Most W3C specifications define a formal language for describing some type of resource: HTML describes simple text files, SVG describes vector graphics, PNG describes raster images, HTTP describes the dialog between a client and a server and URLs describe the path to a certain resource. There are exceptions, such as the several WAI guidelines, that describe meta-rules about how to design programs and specifications (a bit like this essay, in fact, but more precise...). But most people working on W3C specifications have to start with the choice: do we create a binary format or a text based one?
In most cases the answer will be "text based," because text formats allow easier bootstrapping and debugging: you can create files with a text editor, so that developing an dedicated editor or converter can wait until later; you can inspect a file to see what should have happened, in case a program does not do what you expect; and last but not least: if in 50 years or so the specification has accidentally been lost or become hard to find, there will be a chance that from looking at a few files you can reverse-engineer enough to get the essential information out again. (This is sometimes, rather optimistically, called "self-descriptive." The formats would only really be self-descriptive if every file included the text of the specification...)

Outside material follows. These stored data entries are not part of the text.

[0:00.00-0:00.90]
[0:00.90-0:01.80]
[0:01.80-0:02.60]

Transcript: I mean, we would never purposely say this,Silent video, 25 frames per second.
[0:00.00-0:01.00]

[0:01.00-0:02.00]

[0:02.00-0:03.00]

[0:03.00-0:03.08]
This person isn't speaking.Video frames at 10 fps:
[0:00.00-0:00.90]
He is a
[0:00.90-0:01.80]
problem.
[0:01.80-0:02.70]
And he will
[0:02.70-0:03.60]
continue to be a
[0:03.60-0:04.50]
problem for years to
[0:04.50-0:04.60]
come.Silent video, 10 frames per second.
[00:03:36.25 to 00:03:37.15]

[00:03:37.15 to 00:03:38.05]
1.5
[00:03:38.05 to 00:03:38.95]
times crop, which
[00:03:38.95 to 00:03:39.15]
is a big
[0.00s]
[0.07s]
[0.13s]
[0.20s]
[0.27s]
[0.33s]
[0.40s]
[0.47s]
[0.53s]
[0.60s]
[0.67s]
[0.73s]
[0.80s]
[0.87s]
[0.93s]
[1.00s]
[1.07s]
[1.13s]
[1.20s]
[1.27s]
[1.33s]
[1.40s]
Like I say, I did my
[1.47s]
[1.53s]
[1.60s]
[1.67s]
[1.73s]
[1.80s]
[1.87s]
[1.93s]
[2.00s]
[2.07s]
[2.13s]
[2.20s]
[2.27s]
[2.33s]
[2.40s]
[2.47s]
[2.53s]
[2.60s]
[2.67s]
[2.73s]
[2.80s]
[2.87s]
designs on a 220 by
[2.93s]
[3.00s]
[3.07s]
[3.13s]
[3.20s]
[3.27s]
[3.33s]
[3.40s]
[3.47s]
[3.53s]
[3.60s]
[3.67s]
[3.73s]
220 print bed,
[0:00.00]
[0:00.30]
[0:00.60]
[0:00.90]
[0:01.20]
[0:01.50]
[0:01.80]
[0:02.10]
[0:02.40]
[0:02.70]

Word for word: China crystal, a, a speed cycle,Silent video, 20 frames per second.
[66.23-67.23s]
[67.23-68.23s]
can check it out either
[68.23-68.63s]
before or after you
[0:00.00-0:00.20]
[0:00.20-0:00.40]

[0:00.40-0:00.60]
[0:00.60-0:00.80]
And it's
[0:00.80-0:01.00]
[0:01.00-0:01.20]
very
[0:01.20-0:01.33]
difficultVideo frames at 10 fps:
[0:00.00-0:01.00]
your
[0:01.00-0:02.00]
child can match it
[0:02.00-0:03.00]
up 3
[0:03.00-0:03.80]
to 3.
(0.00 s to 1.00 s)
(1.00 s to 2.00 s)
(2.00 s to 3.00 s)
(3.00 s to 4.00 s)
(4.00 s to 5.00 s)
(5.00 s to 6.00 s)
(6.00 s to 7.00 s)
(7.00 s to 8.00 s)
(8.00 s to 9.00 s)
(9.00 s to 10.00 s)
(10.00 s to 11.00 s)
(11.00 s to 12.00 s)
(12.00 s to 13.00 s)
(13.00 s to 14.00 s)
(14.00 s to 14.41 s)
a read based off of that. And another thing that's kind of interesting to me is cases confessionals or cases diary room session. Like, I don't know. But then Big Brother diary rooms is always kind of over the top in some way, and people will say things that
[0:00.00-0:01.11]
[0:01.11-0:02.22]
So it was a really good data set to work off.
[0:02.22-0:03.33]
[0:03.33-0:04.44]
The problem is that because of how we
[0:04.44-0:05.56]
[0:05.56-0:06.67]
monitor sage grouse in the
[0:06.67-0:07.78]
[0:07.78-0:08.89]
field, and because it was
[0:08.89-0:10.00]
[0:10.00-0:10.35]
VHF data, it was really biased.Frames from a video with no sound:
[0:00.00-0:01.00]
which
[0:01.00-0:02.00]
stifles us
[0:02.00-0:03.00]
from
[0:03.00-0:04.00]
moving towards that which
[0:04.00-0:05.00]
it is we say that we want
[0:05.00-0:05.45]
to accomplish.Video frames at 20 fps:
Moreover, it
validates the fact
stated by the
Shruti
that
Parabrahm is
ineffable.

Text based formats often also allow for unforeseen extensions later, because they typically have quite a lot of redundancy. Many programming languages have thus acquired conventions for putting things in structured comments or have gotten new keywords in later versions. Although binary formats do typically have some built-in extension mechanism, it is much more limited (e.g., GIF and PNG extension chunks).
But maybe the choice for text-based formats is simply made because the IETF recommends them, or because somebody in management requires XML...
In fact, binary formats aren't so bad. They are often more efficient to process and transport. They are typically smaller: the whole purpose of ZIP, MPEG and JPEG, e.g., is to use as few bits as possible. They are usually faster to process, since they need simpler parsers.
Parsers for a well-designed text-based language don't have to be inefficient, although the text-to-binary conversions typically make them slower by a certain factor. More importantly, their added complexity often leads to more bugs.
And is the lack of extensibility of binary formats so bad? Maybe not. Even if a text format is theoretically extensible, it may not be so in practice. If the extension is not backwards compatible in any useful way it is better to design a completely new format. HTML has been extended through three versions: 2.0, 3.2 and 4.0, but it cannot be taken any further without serious problems for implementers. XHTML is the successor of HTML, but is a new format, not an extension.
In conclusion: most W3C formats are text based and that will probably remain so, but don't assume that binary formats are forbidden. There are costs on both sides to be considered.